++++ Supplied data ++++
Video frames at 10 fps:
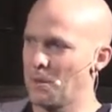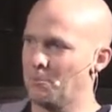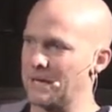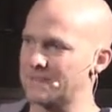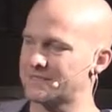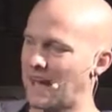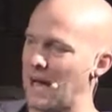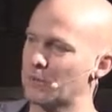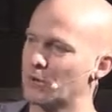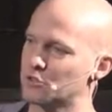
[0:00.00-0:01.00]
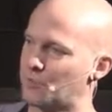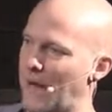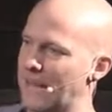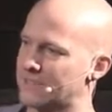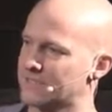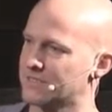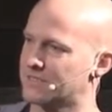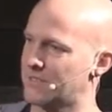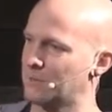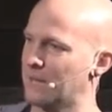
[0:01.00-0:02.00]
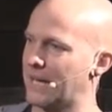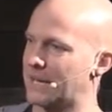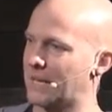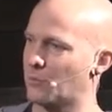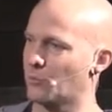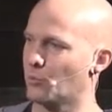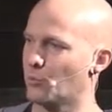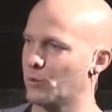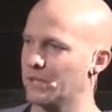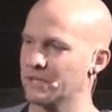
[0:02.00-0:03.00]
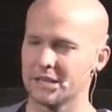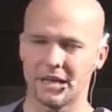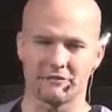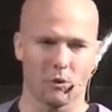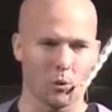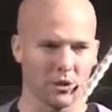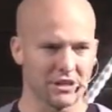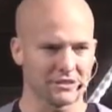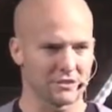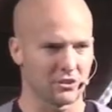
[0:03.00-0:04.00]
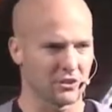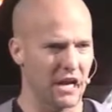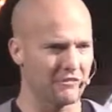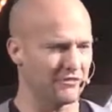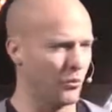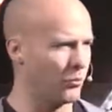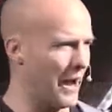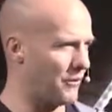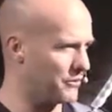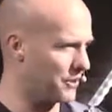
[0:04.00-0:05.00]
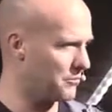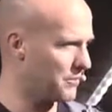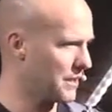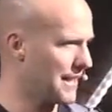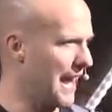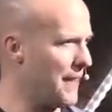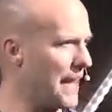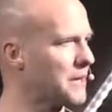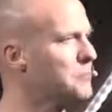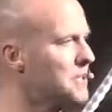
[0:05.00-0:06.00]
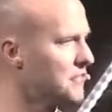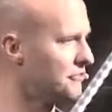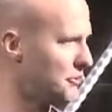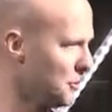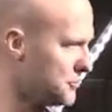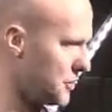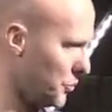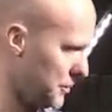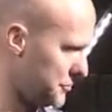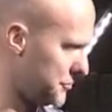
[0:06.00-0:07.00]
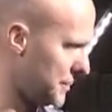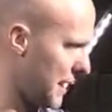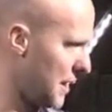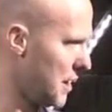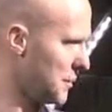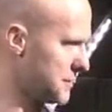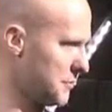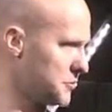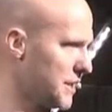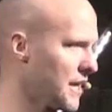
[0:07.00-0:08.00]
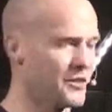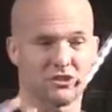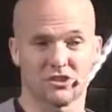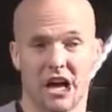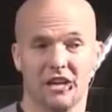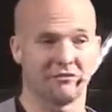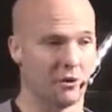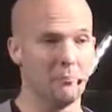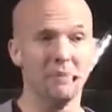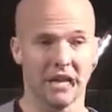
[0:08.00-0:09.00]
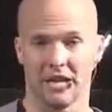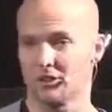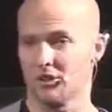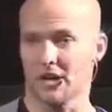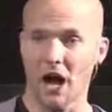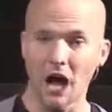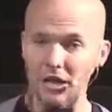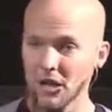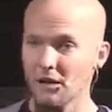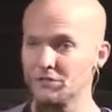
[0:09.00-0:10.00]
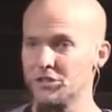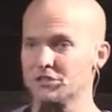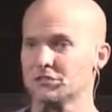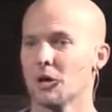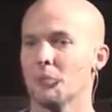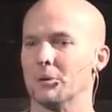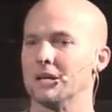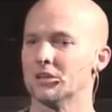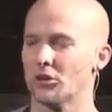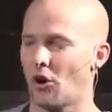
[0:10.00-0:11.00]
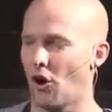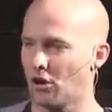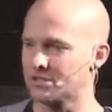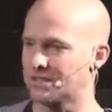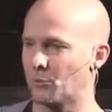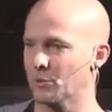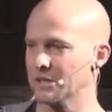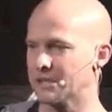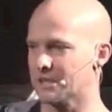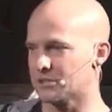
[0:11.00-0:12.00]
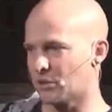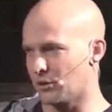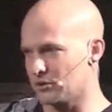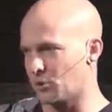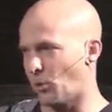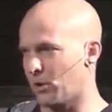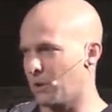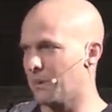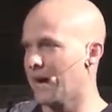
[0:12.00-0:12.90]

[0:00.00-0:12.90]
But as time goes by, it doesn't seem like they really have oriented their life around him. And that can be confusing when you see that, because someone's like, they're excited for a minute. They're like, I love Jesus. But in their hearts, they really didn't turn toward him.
++++
Exercise aim: Write the lines from the one with "[0:04.00-0:05.00]" through the last line of the entries out again exactly, both ends included, and skip the pictures.

Answer to this problem:
[0:04.00-0:05.00]
[0:05.00-0:06.00]
[0:06.00-0:07.00]
[0:07.00-0:08.00]
[0:08.00-0:09.00]
[0:09.00-0:10.00]
[0:10.00-0:11.00]
[0:11.00-0:12.00]
[0:12.00-0:12.90]

[0:00.00-0:12.90]
But as time goes by, it doesn't seem like they really have oriented their life around him. And that can be confusing when you see that, because someone's like, they're excited for a minute. They're like, I love Jesus. But in their hearts, they really didn't turn toward him.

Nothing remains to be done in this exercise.